Data entries
#####

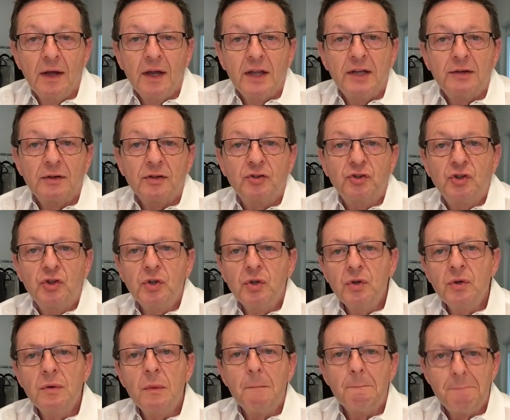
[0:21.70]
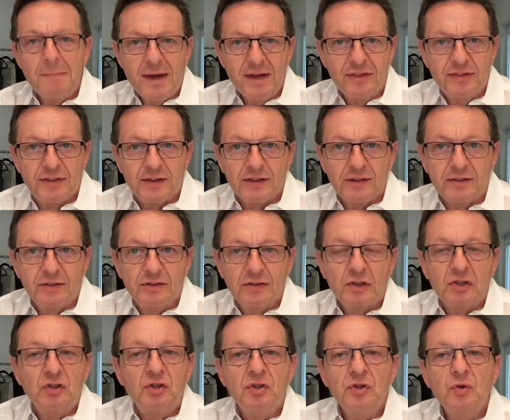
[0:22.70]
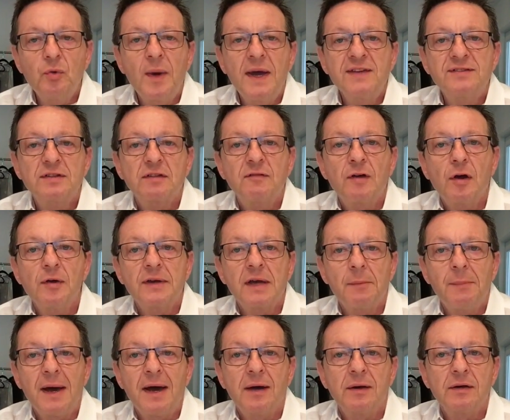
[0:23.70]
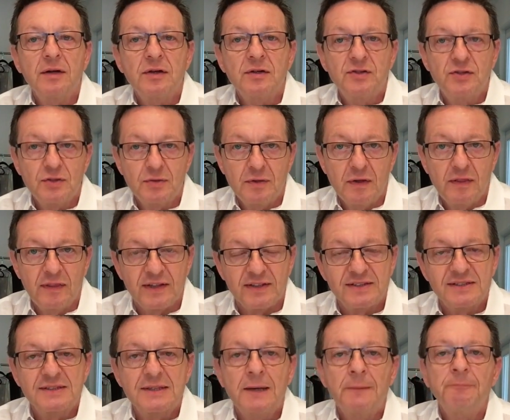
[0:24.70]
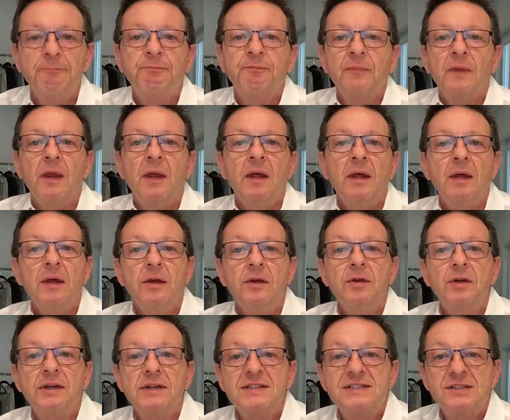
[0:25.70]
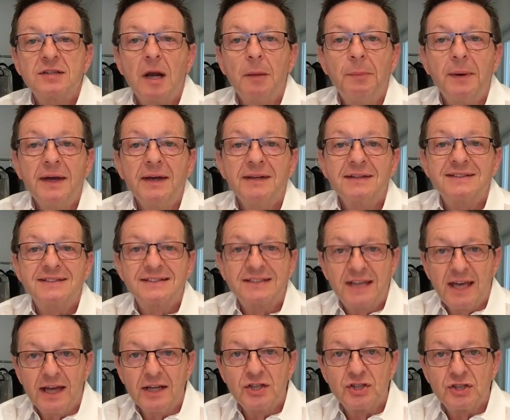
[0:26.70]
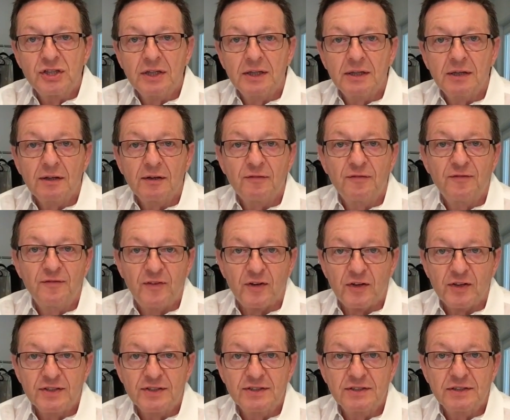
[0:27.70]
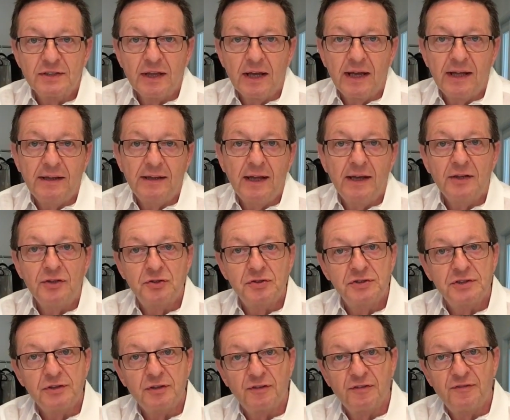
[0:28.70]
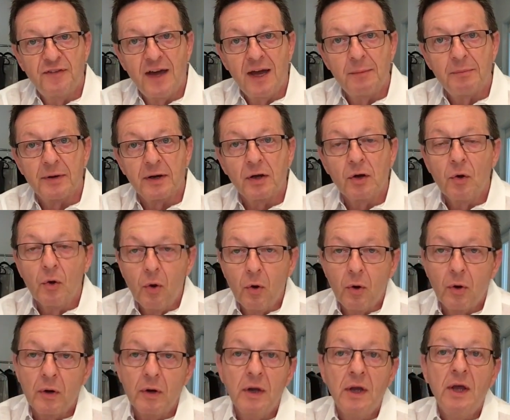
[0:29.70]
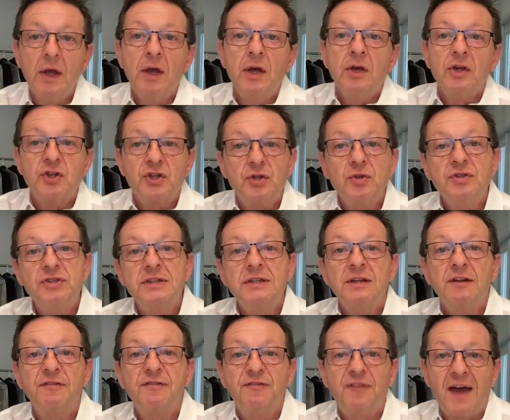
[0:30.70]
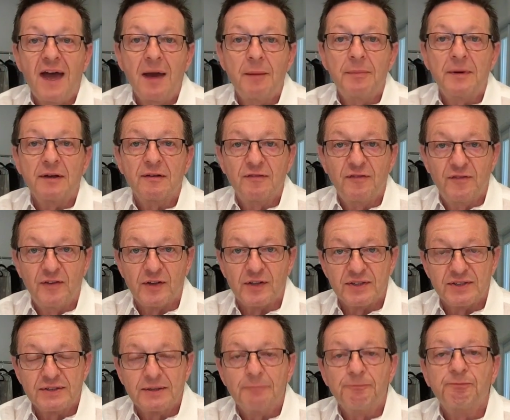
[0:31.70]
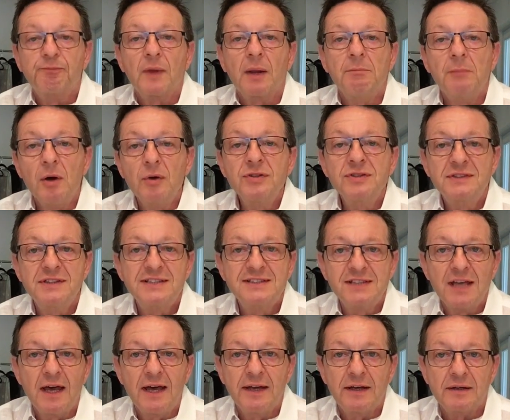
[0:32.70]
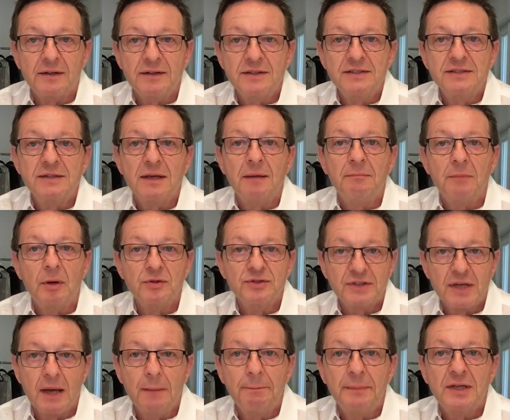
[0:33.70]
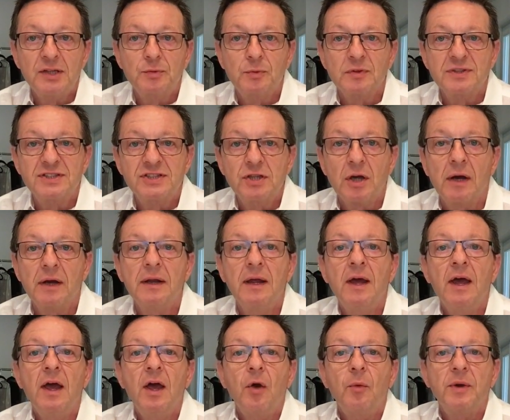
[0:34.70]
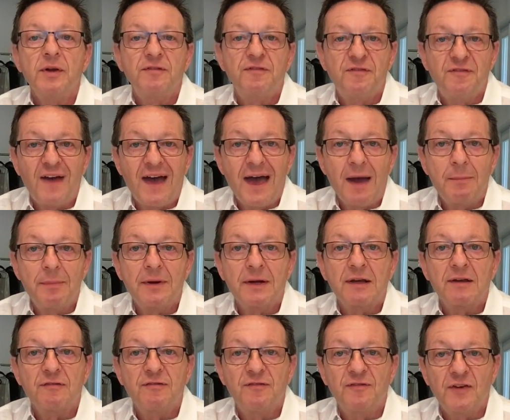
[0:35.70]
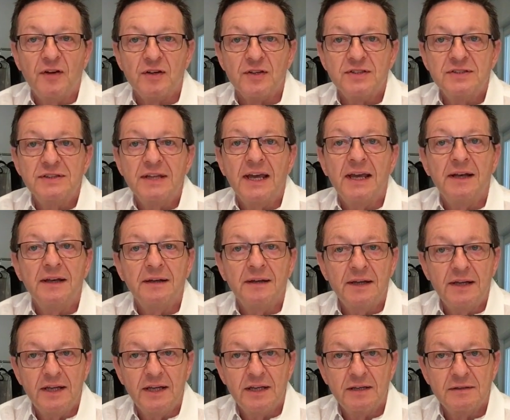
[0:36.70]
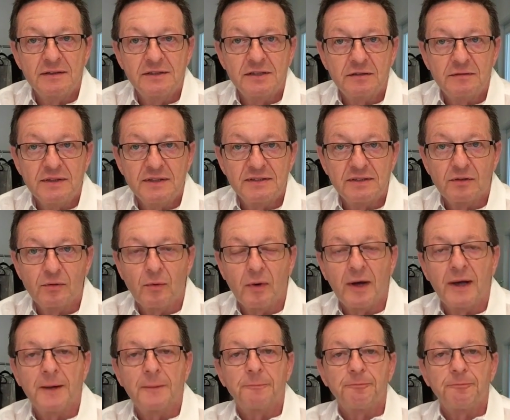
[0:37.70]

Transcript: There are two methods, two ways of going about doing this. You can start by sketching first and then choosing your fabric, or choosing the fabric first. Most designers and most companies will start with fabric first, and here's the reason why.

#####

WHAT THE TASK REQUIRES: Should the entries hold any pictures, please omit those and print the remaining text exactly.

TASK SOLUTION:
[0:21.70]
[0:22.70]
[0:23.70]
[0:24.70]
[0:25.70]
[0:26.70]
[0:27.70]
[0:28.70]
[0:29.70]
[0:30.70]
[0:31.70]
[0:32.70]
[0:33.70]
[0:34.70]
[0:35.70]
[0:36.70]
[0:37.70]

Transcript: There are two methods, two ways of going about doing this. You can start by sketching first and then choosing your fabric, or choosing the fabric first. Most designers and most companies will start with fabric first, and here's the reason why.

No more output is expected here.